Warum klassische Rollen nicht ausreichen

Der CIO denkt Infrastruktur, Plattformen und Betriebsstabilität. Der CEO denkt Markt, Wachstum und Strategie. Beide brauchen jemanden, der KI-Use-Cases nach Geschäftswert priorisiert, Budgets gegen interne Mitbewerber verteidigt, Lieferanten technisch bewertet und gleichzeitig die Sprache des Vorstands spricht. Diese Brücke wird in den meisten Organisationen nicht systematisch besetzt.

Die Folge ist sichtbar: Use-Case-Listen, die zu lang und zu unscharf sind. Tooling-Entscheidungen, die nicht zum Datenmodell passen. Pilotprojekte, die isoliert glänzen, aber nie in die Produktion gehen. Hinter all diesen Symptomen steckt dieselbe strukturelle Lücke.

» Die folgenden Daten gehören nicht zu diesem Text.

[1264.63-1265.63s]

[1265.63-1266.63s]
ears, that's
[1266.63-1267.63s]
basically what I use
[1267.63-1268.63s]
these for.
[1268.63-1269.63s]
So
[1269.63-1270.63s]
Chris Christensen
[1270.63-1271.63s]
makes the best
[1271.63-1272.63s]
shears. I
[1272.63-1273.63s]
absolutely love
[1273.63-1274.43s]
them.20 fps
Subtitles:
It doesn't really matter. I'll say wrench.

Was den AI-Business Officer ausmacht

Der AI-Business Officer versteht KI-Methoden tief genug, um Lieferanten und IT zu challengen, und Geschäftsmodelle gut genug, um Use Cases zu priorisieren. Er oder sie hat das Mandat des Vorstands, kennt die internen Prozesse und übersetzt zwischen beiden Welten. Anders als ein klassischer Projektleiter trifft diese Rolle Architektur- und Tool-Entscheidungen mit, statt sie nur zu verwalten.

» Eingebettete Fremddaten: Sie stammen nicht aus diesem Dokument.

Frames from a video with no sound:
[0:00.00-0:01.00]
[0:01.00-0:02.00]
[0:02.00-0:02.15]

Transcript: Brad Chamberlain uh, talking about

Drei Eigenschaften sind entscheidend: belastbares Verständnis von Generative AI und Agentensystemen, Erfahrung mit Use-Case-Bewertung in mindestens zwei Branchen und ein Kommunikationsstil, der vom CFO bis zum Engineer verstanden wird. Wer eines dieser drei Elemente nicht mitbringt, deckt die Rolle nicht voll ab.

Wie man die Rolle aufbaut

Es gibt zwei Wege, einen AI-Business Officer ins Unternehmen zu bekommen. Externes Recruiting ist teuer und langsam: Profile mit der nötigen Tiefe sind selten und werden vom Markt umkämpft. Internes Upskilling über ein strukturiertes Programm ist in den meisten Fällen erfolgreicher. Ein bestehender Manager mit Business-Verständnis und technischem Interesse wird über sechs bis neun Monate gezielt qualifiziert, mit Praxisanteilen in echten Use Cases statt nur in Schulungsräumen.

Diese Strategie ist nicht nur kostengünstiger, sondern erzeugt eine Person, die den Kontext des Unternehmens bereits kennt. Externe Hires brauchen sechs Monate, bis sie diese Tiefe erreicht haben. Interne Aufgebaute starten dort.